Le projet de loi tel qu'il nous est soumis ouvre une nouvelle étape pour les institutions culturelles dont les efforts en matière de recherche de provenance et de réflexion sur la composition des collections seront d'autant plus valorisés qu'ils aboutiront plus rapidement à une restitution, lorsqu'elle est de droit. Si la loi permettra à l'avenir de ne plus soumettre au législateur la décision de restituer une œuvre identifiée comme spoliée, elle n'aboutira toutefois pas au dessaisissement du Parlement dans ce domaine. J'insiste, en tant que présidente de la commission des affaires culturelles et de l'éducation, sur la tâche qui nous incombe désormais : nous aurons à exercer une vigilance constante, notamment à l'occasion de l'examen du budget, sur les crédits alloués par l'État à la commission chargée d'instruire les demandes de restitution, la CIVS, ainsi que sur les moyens affectés aux organismes de recherche et de formation, qui ont un rôle essentiel à jouer en faveur du développement et de la diffusion des recherches de provenance. Cette attention est la condition de l'effectivité des dispositifs que nous allons adopter.

La représentation nationale aura également pour mission de préserver la mémoire des victimes des crimes commis entre 1933 et 1945 et de s'attacher au travail conduit par les acteurs institutionnels qui œuvrent pour la réparation. Les commissaires des affaires culturelles et de l'éducation l'ont à maintes reprises souligné lors de l'examen du texte : nous tenons à recevoir régulièrement les acteurs culturels et administratifs afin d'être pleinement informés sur l'avancée de l'identification des biens culturels ayant été spoliés et restitués.

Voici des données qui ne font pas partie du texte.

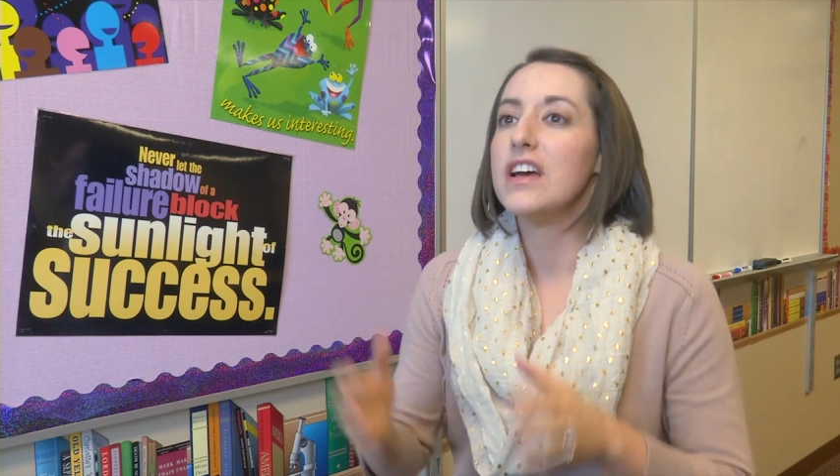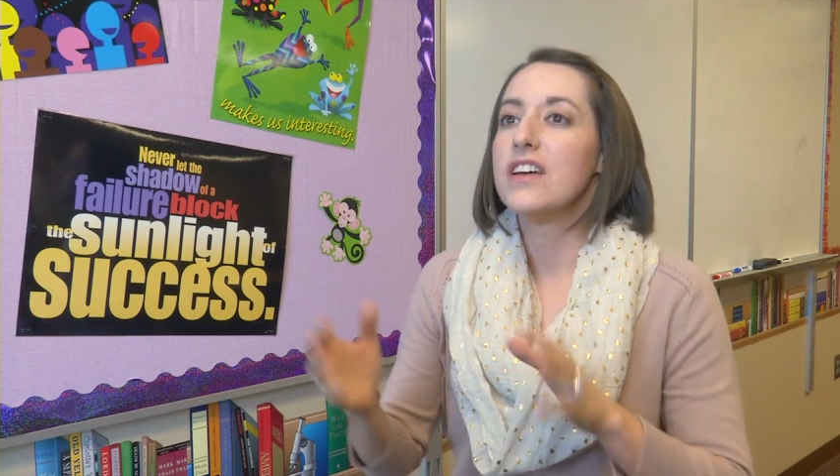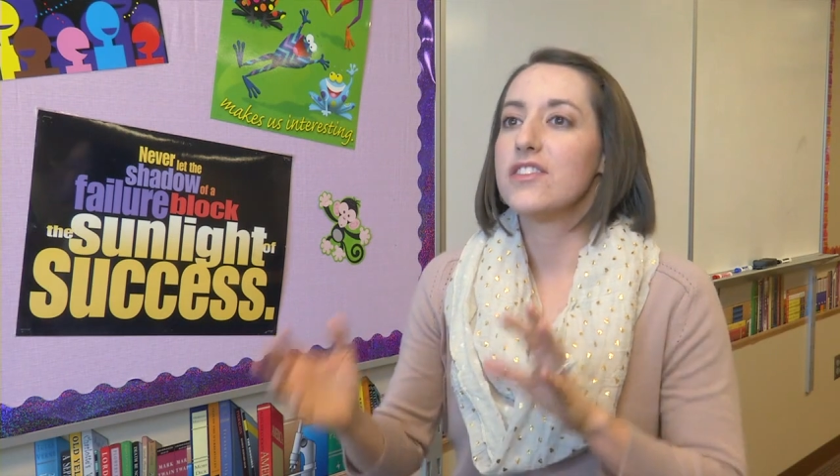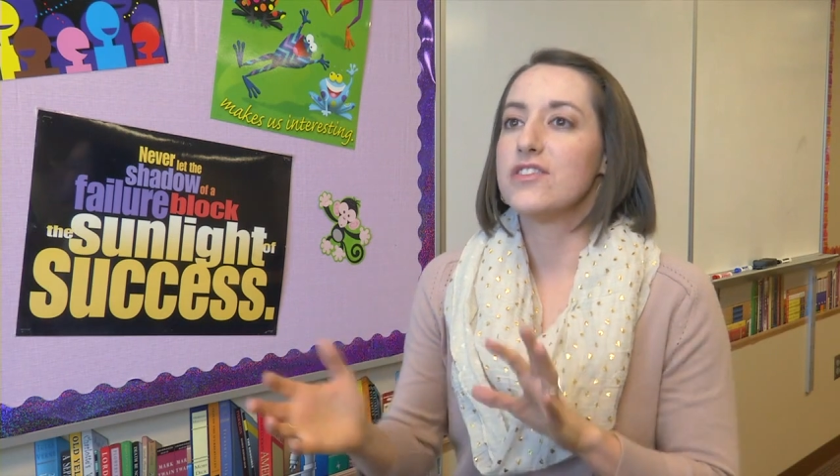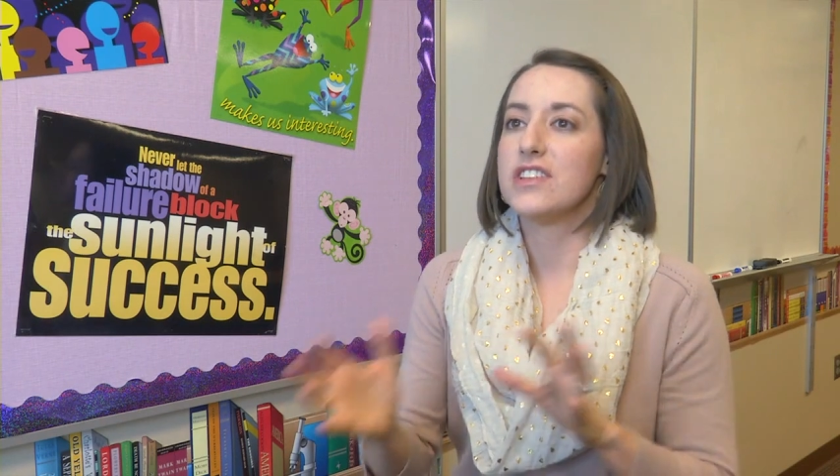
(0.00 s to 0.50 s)

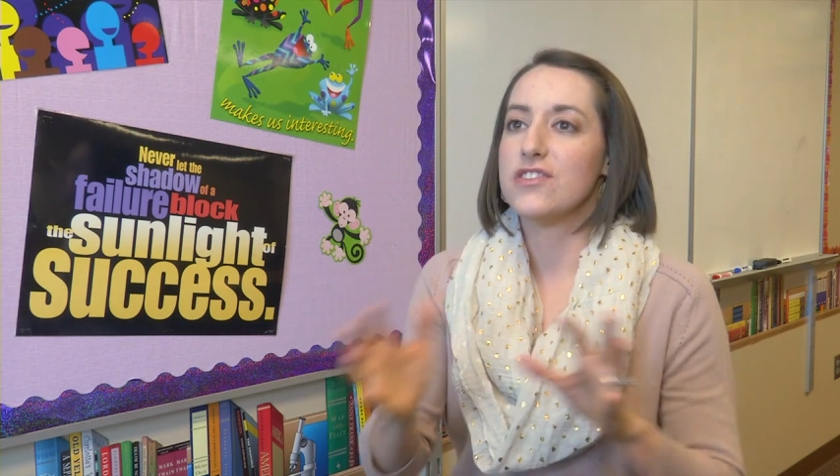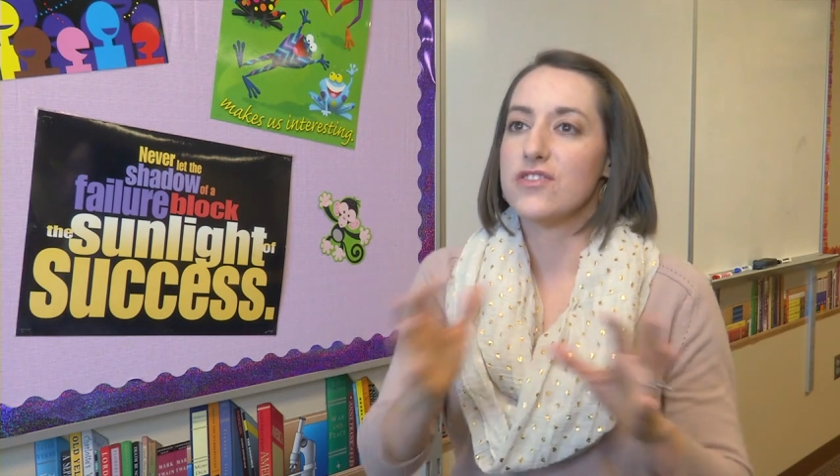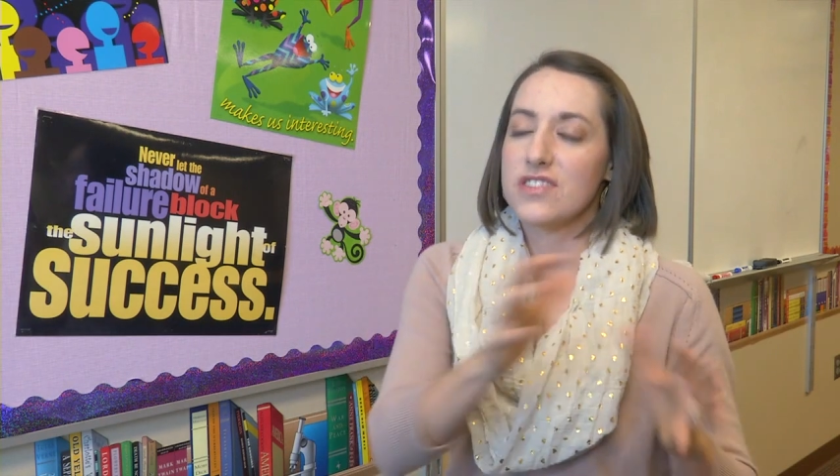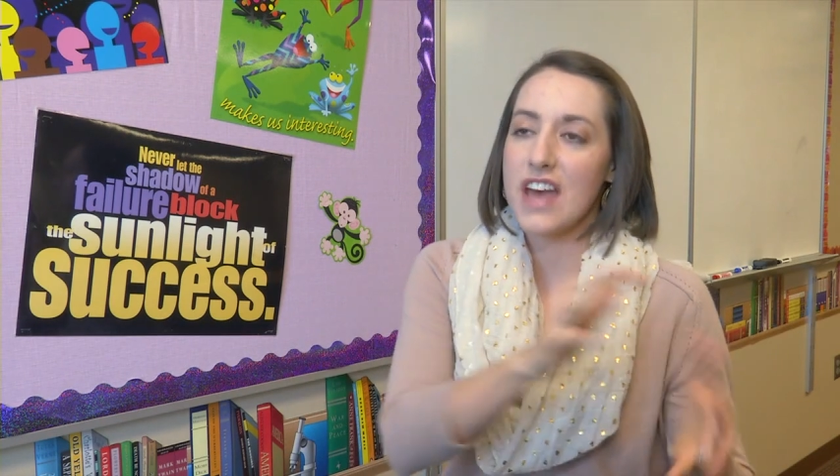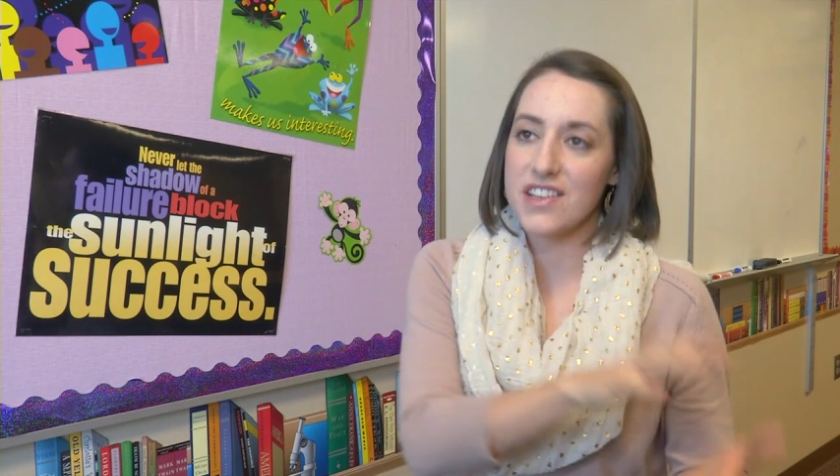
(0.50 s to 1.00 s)
Their
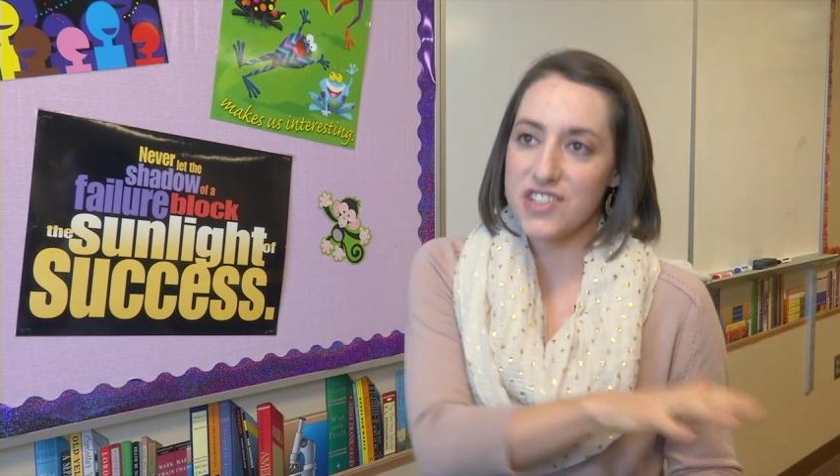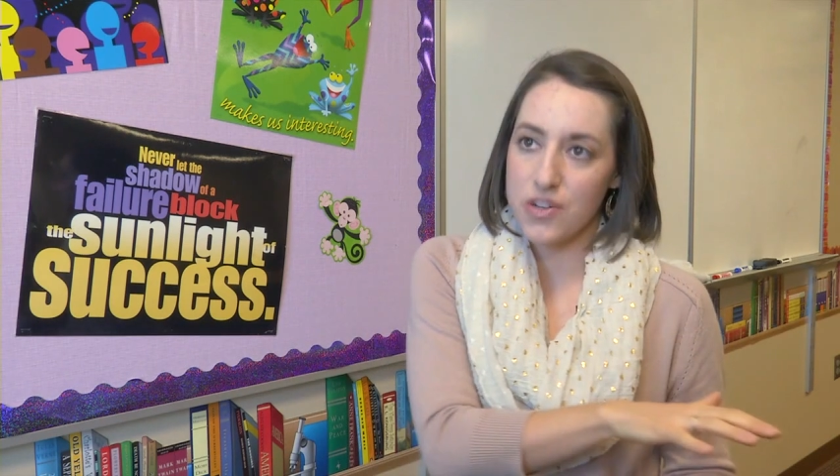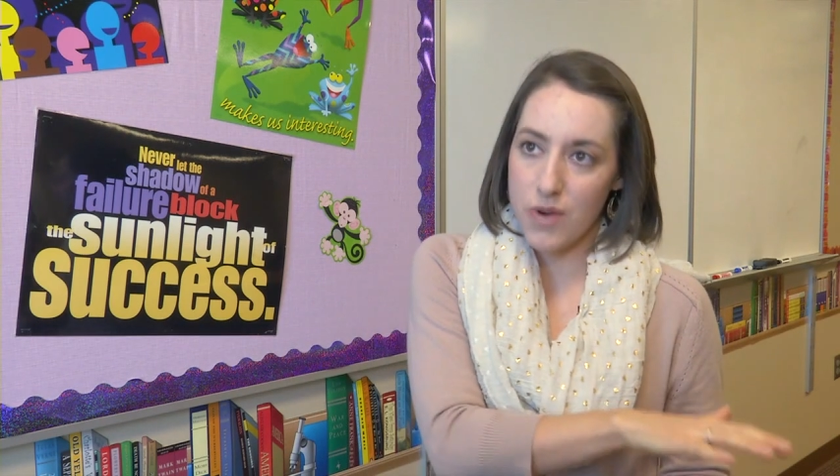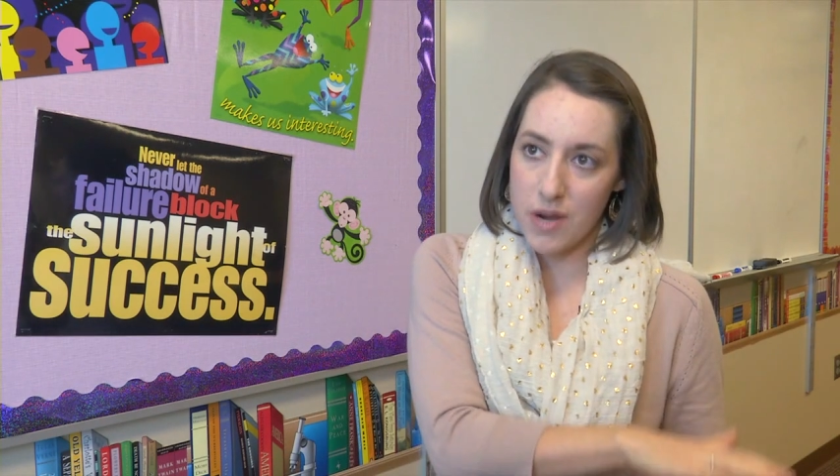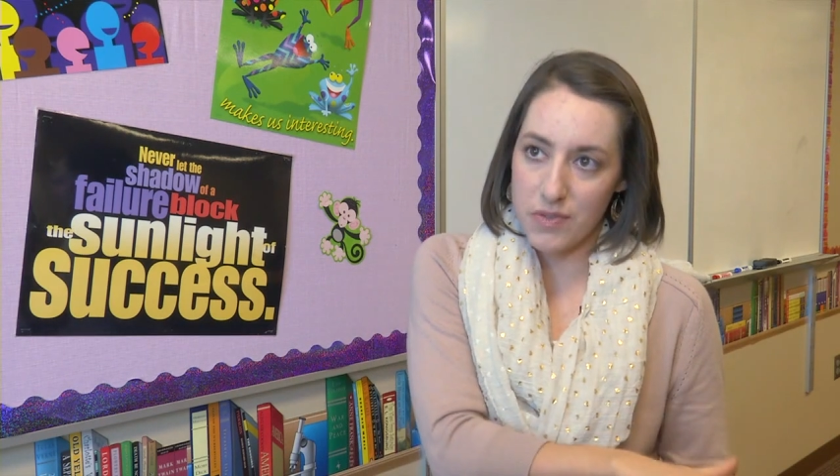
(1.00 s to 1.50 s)
teachers last
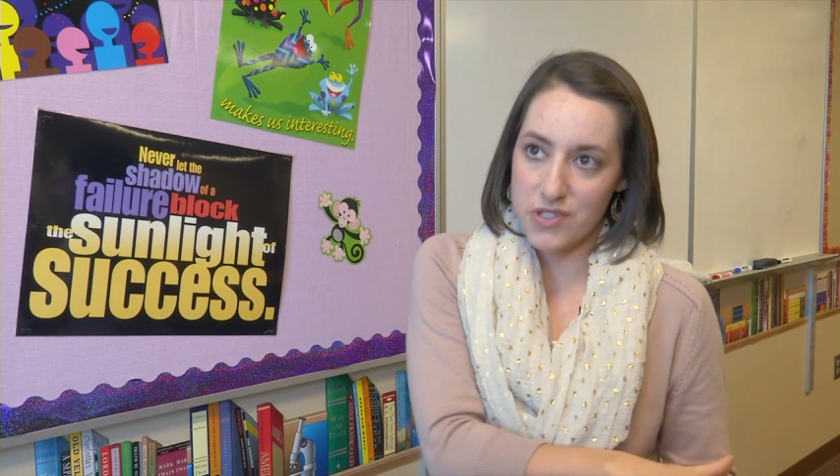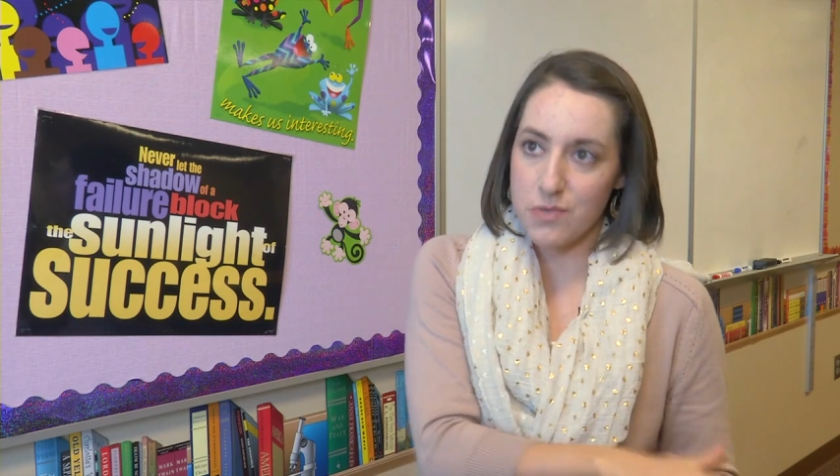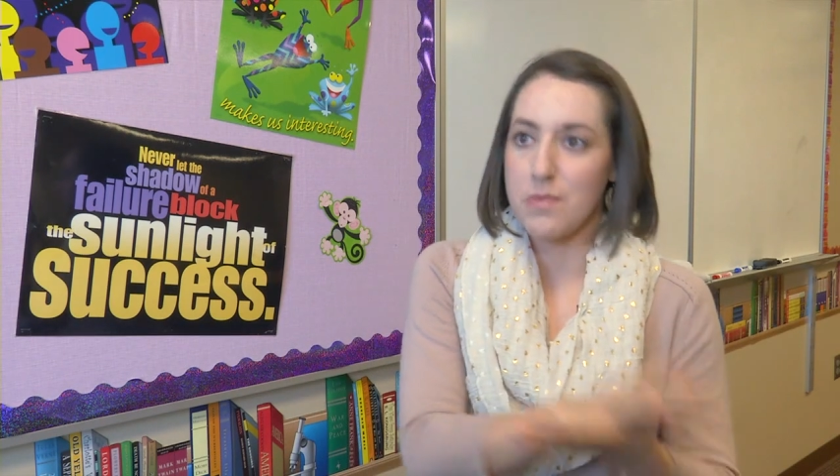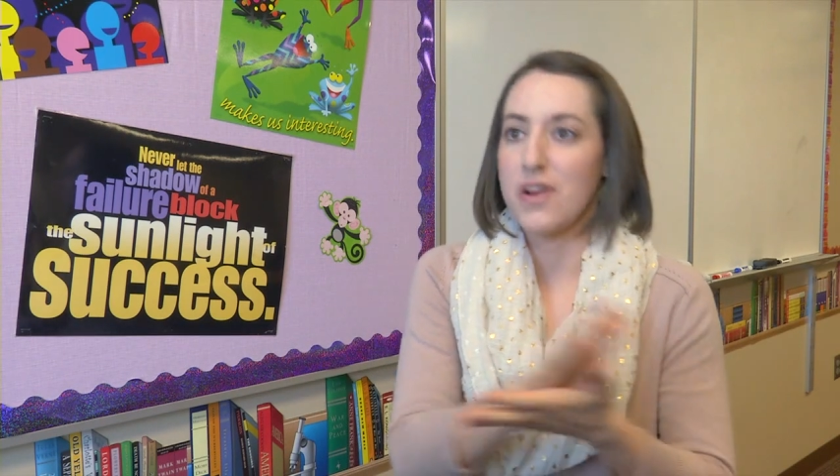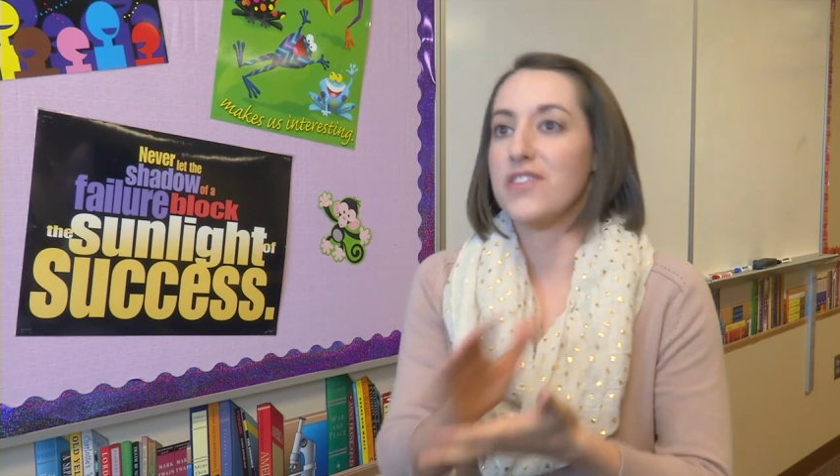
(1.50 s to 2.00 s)
year were able to
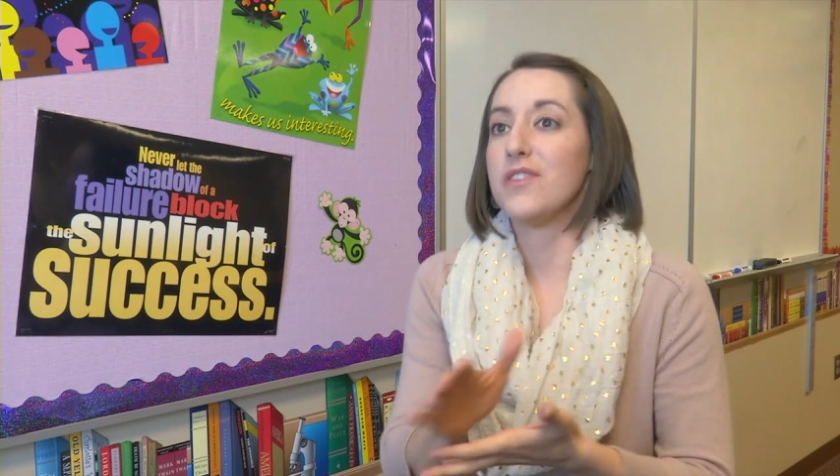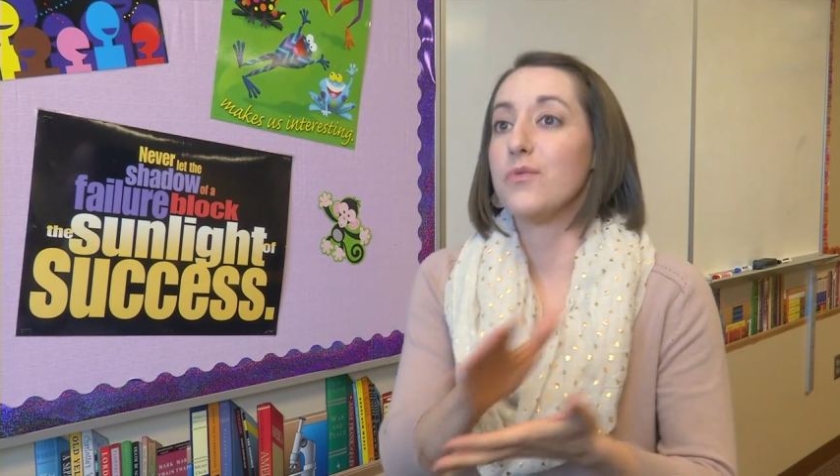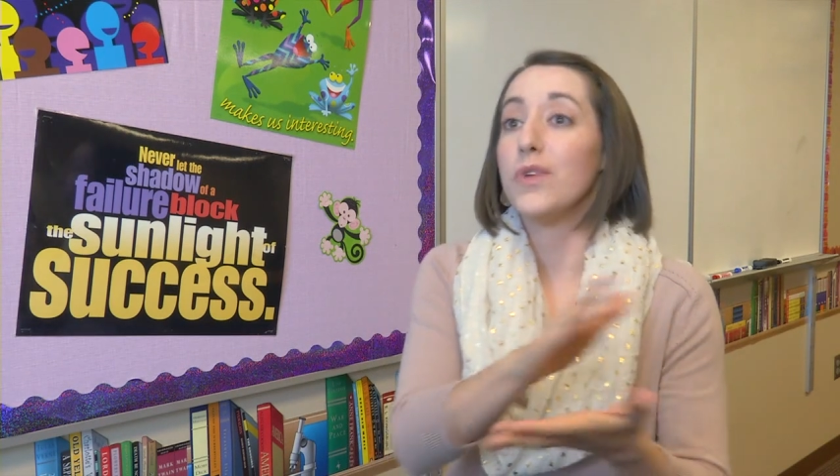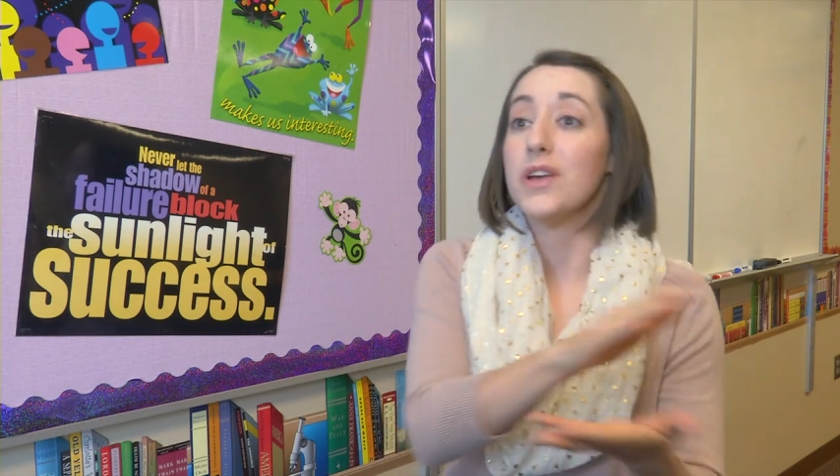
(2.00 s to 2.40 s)
prepare them.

L'examen de ce projet de loi au Sénat, à l'Assemblée nationale, puis en CMP, fera, je l'espère, figure d'exemple pour les deux textes à venir visant à établir un cadre pour les restitutions, d'une part, des restes humains, d'autre part, des biens culturels réclamés par des États, notamment africains. En effet, il nous faut souhaiter que le travail parlementaire sur ces textes cruciaux se fasse en bonne intelligence entre les deux assemblées, en concertation avec les acteurs institutionnels et culturels engagés depuis plusieurs années sur ces questions et à l'écoute des historiens susceptibles d'éclairer la réflexion législative.

Chers collègues, je vous invite donc à adopter le texte issu des travaux de la CMP, qui reflète le travail constructif de nos deux assemblées et qui marque un tournant historique pour la restitution de biens culturels spoliés entre 1933 et 1945.